EXERCISE INSTRUCTIONS :: Copy the listing below exactly, but skip the pictures.

:: GIVEN DATA

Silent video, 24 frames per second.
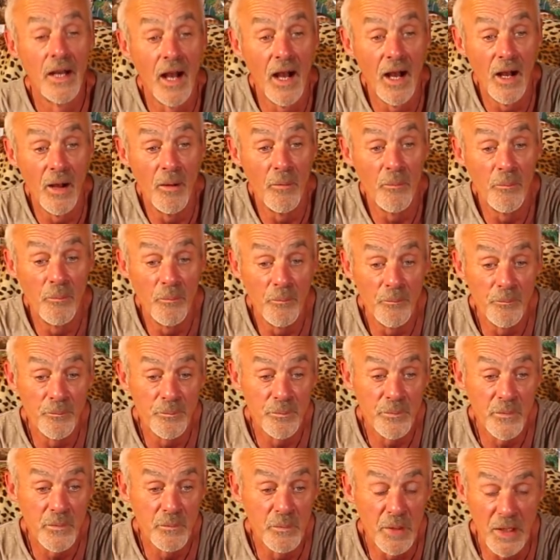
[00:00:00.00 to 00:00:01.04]

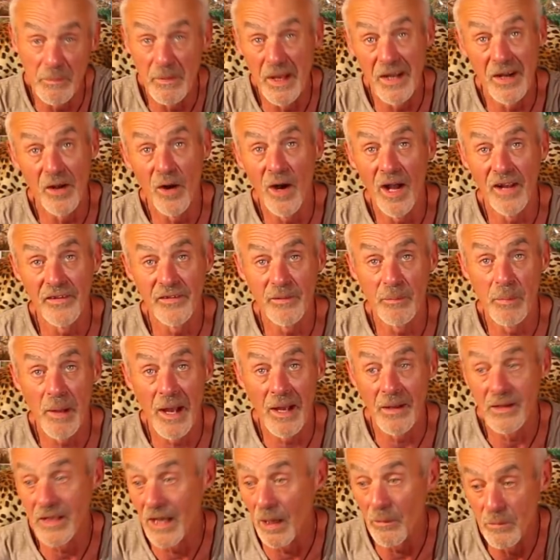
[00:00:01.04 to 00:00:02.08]
But it meant I had
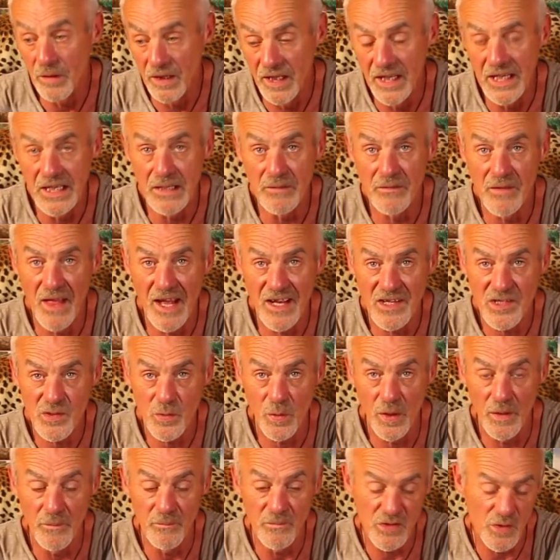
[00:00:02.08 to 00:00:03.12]
to leave that
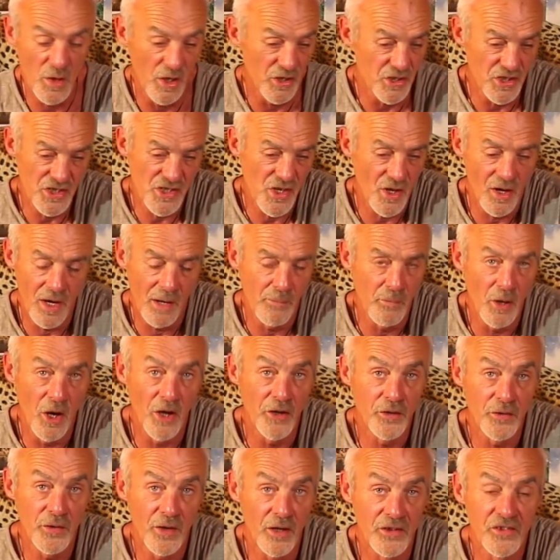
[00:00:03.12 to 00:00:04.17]
swim, so I just thought
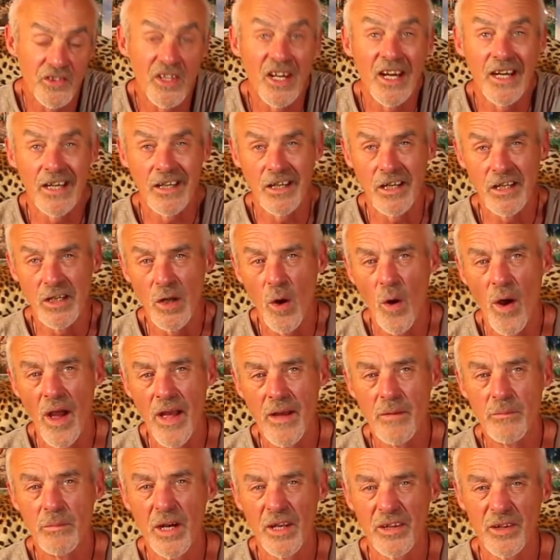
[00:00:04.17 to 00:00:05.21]
I'd still have the
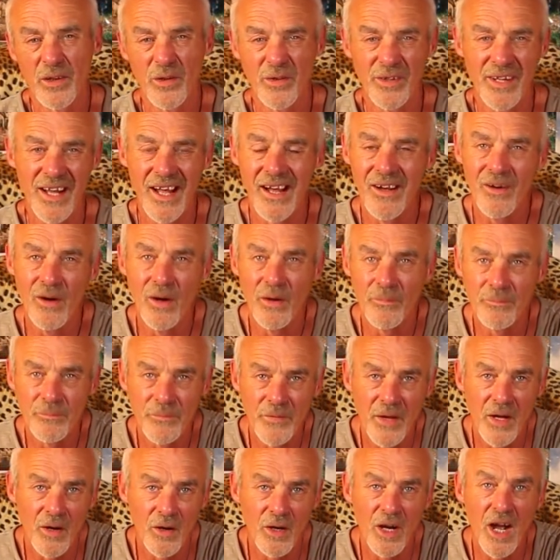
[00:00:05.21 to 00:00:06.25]
night, but I thought, no,
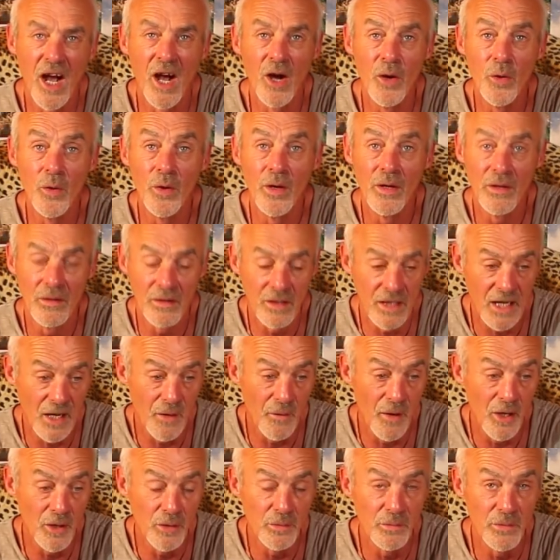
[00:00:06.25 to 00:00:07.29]
I'll go
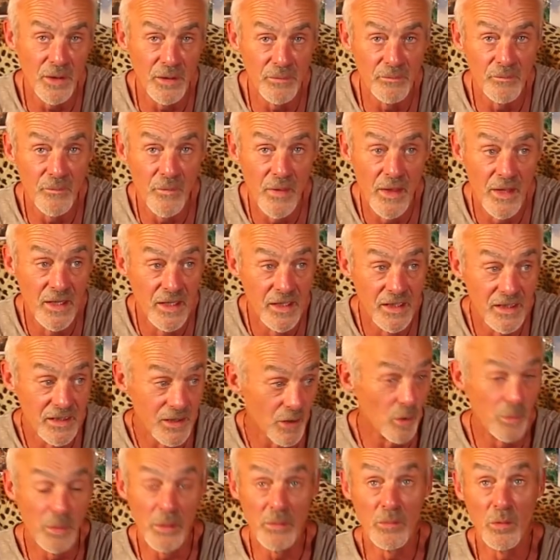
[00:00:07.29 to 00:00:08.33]
home and
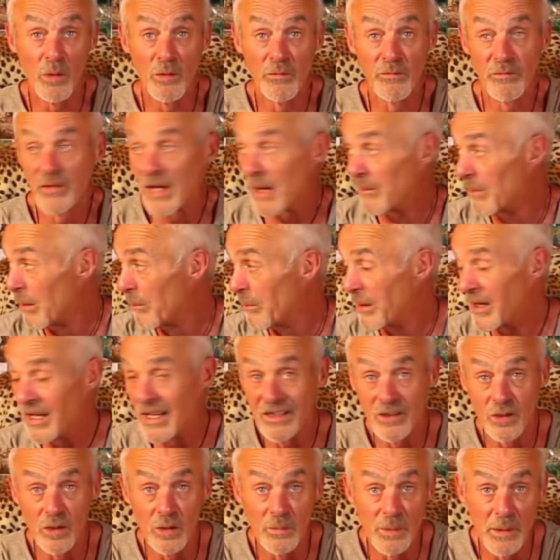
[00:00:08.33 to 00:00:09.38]
do a bit more, come up
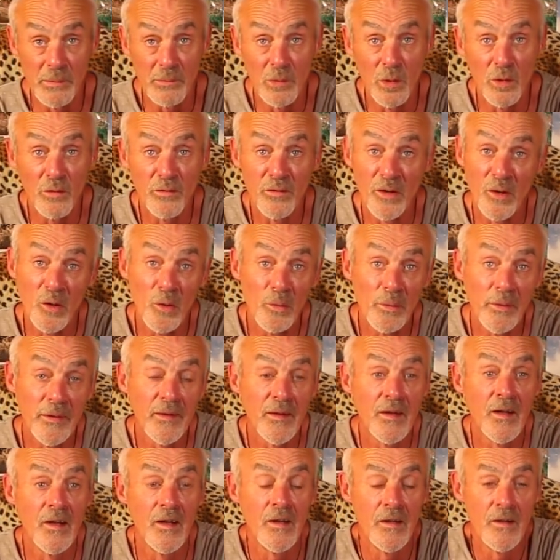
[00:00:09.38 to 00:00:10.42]
here, do a bit more
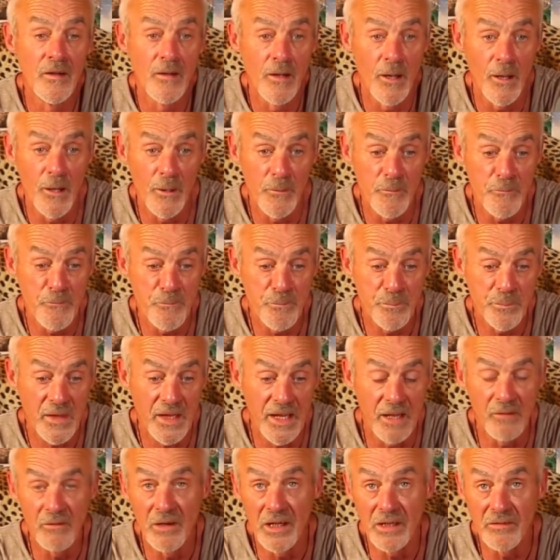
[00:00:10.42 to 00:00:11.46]
filming,
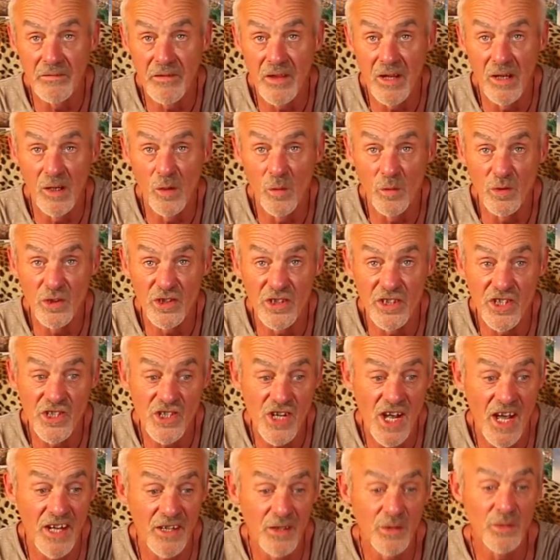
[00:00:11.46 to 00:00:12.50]
get ready for the launch of the
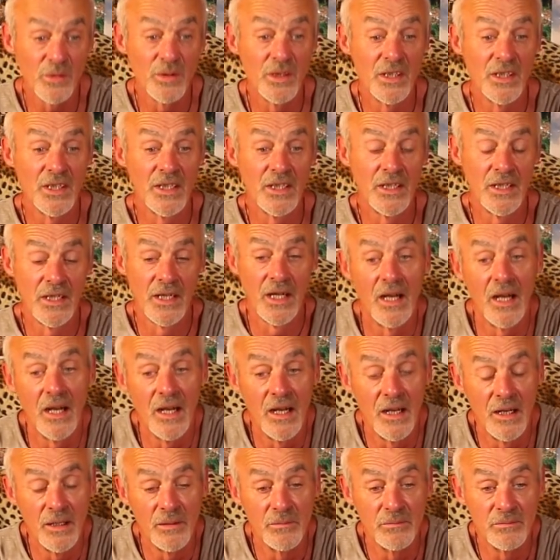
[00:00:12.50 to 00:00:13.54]
channel,
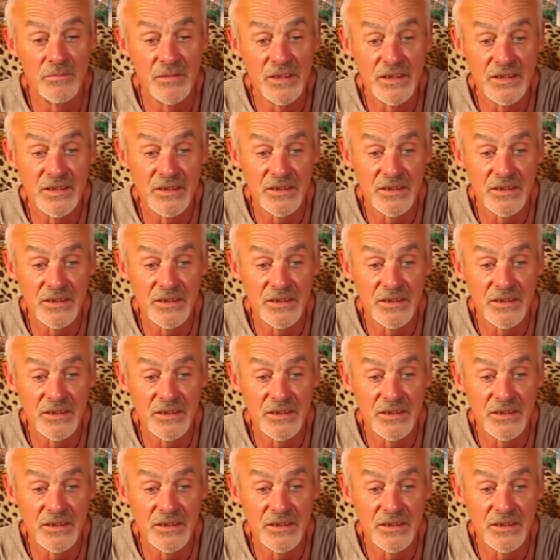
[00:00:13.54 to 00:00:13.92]
and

::::

YOUR RESPONSE ::
Silent video, 24 frames per second.
[00:00:00.00 to 00:00:01.04]

[00:00:01.04 to 00:00:02.08]
But it meant I had
[00:00:02.08 to 00:00:03.12]
to leave that
[00:00:03.12 to 00:00:04.17]
swim, so I just thought
[00:00:04.17 to 00:00:05.21]
I'd still have the
[00:00:05.21 to 00:00:06.25]
night, but I thought, no,
[00:00:06.25 to 00:00:07.29]
I'll go
[00:00:07.29 to 00:00:08.33]
home and
[00:00:08.33 to 00:00:09.38]
do a bit more, come up
[00:00:09.38 to 00:00:10.42]
here, do a bit more
[00:00:10.42 to 00:00:11.46]
filming,
[00:00:11.46 to 00:00:12.50]
get ready for the launch of the
[00:00:12.50 to 00:00:13.54]
channel,
[00:00:13.54 to 00:00:13.92]
and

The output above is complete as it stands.